Roger Goodell and the NFL Owners: What Is the Point of These PR Stunts?

Caleb GarlingCorrespondent INovember 19, 2016

FORT LAUDERDALE, FL - FEBRUARY 08:  Super Bowl XLIV Most Valuable Player, quarterback Drew Brees #9 of the New Orleans Saints hugs NFL Commissioner Roger Goodell before speaking during the Super Bowl Champion Coach Press Conference at the Fort Lauderdale Convention Center on February 8, 2010 in Fort Lauderdale, Florida.  (Photo by Doug Benc/Getty Images)
Doug Benc/Getty Images

In between court dates, you’ve probably heard that NFL Commissioner Roger Goodell has been holding conference calls with teams’ season ticket holders. While these calls are advertised as the Commish connecting with the common fan on common football questions, the calls typically turn to the labor dispute, and Goodell doesn’t shy from pointing a finger at DeMaurice Smith and the players (Can we call them a union any more?).
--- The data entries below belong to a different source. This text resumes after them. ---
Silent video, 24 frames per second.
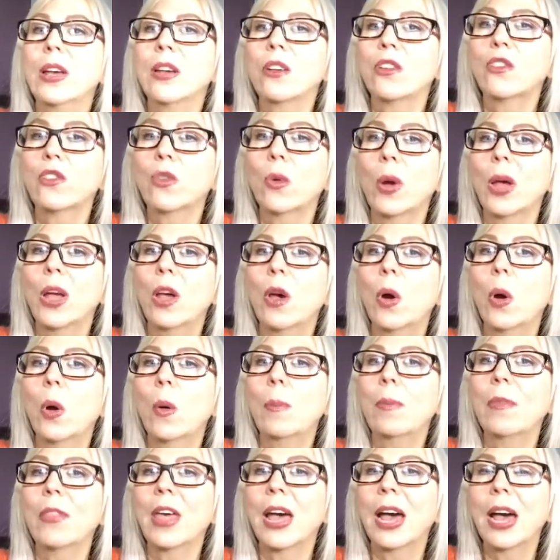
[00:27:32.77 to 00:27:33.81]
So I
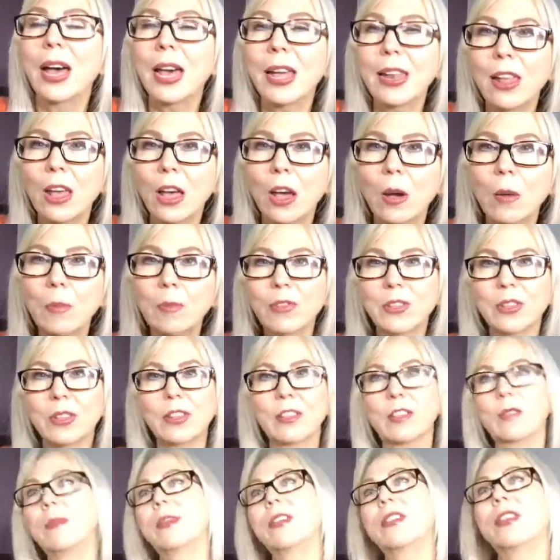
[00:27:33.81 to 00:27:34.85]
hope that helps,
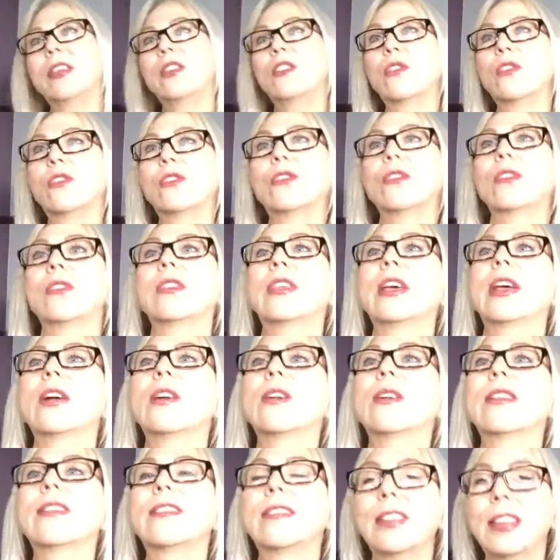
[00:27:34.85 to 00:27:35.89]
Elizabeth, that you're still there
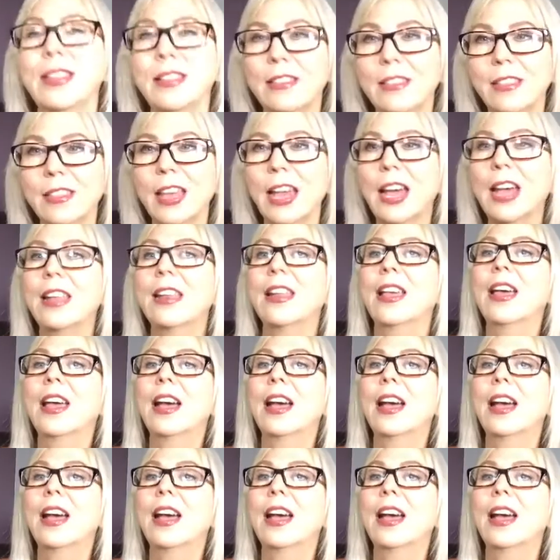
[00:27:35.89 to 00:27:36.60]
listening to that.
Earlier this month he spoke to Falcon fans. "We need more negotiations and less litigation. This is going to get solved through bargaining and talking, and the faster that we can get back to the table and really start the serious negotiations which we got into during the mediation process back in February.” He’s made similar arguments to other fanbases.

I’ve never thought Goodell was a stranger to PR games, but my usual rule of thumb in these sorts of sprawling legal battles is that the side exerting greater PR efforts is usually on the wronger (not a word) side of the moral line. Or to consider the idea a little differently and quote someone far more eloquent, James Madison, “All men having power ought to be distrusted to a certain degree.”

Yet, we know that.

But then I saw this absurdly long “essay” from Giants owner John Mara to fans about how we need to “get back to football,” as if the thought hadn’t occurred to anyone. And a thought dawned on me: maybe this isn’t as much about PR or “trust,” and maybe the owners think we care—care about the specifics of this labor dispute. 

Sure, the issues are digestible, though extremely boring, and you learn something now and then, but have you heard two people actually having a passionate debate—one defending the owners, the other the players? Unless it was a hardcore right-winger and hardcore left-winger using the owners and players as a proxy for their economic beliefs, no way. You may think either the millionaires or the billionaires are “in the right,” but you’re not going to go to battle for them.

In his essay, Mara wanders through each aspect of the dispute, both history and current litigation, making his convoluted case that, echoing the Commish, the sanctity of football depends on finding a solution at “the bargaining table.” 

"Everyone should realize what is at stake, especially in this economy."

Way to misjudge your audience. One could easily derive from Madison’s words the notion that those with power don’t realize how it’s corrupted their view of the world. Has ownership become so enamored with their “plight” in this dispute that they think we, the fans, would read this diatribe and think, “Oh gosh, John Mara is right. The players have been so ridiculous in all this and were they to win, clearly football would descend into a post-Rapture wasteland.”

And why play the "economy" card? We get that every day from politicians trying to scare us into their vote.

Look guys, we just want football. We don’t really care who get’s paid what. Our money is gone once they swipe our credit card. Ultimately we could give a damn whether players get 37 or 38 cents on each dollar. We want to sit on the couch with our family and friends or stand in a bar or thump against the seats in the upper deck. We want to cheer on our favorite team and forget about the rest of life for a while.

We just want football. Spare us letters and PR calls and the doomsday threats. We get that on the news every day. Just put the game back on.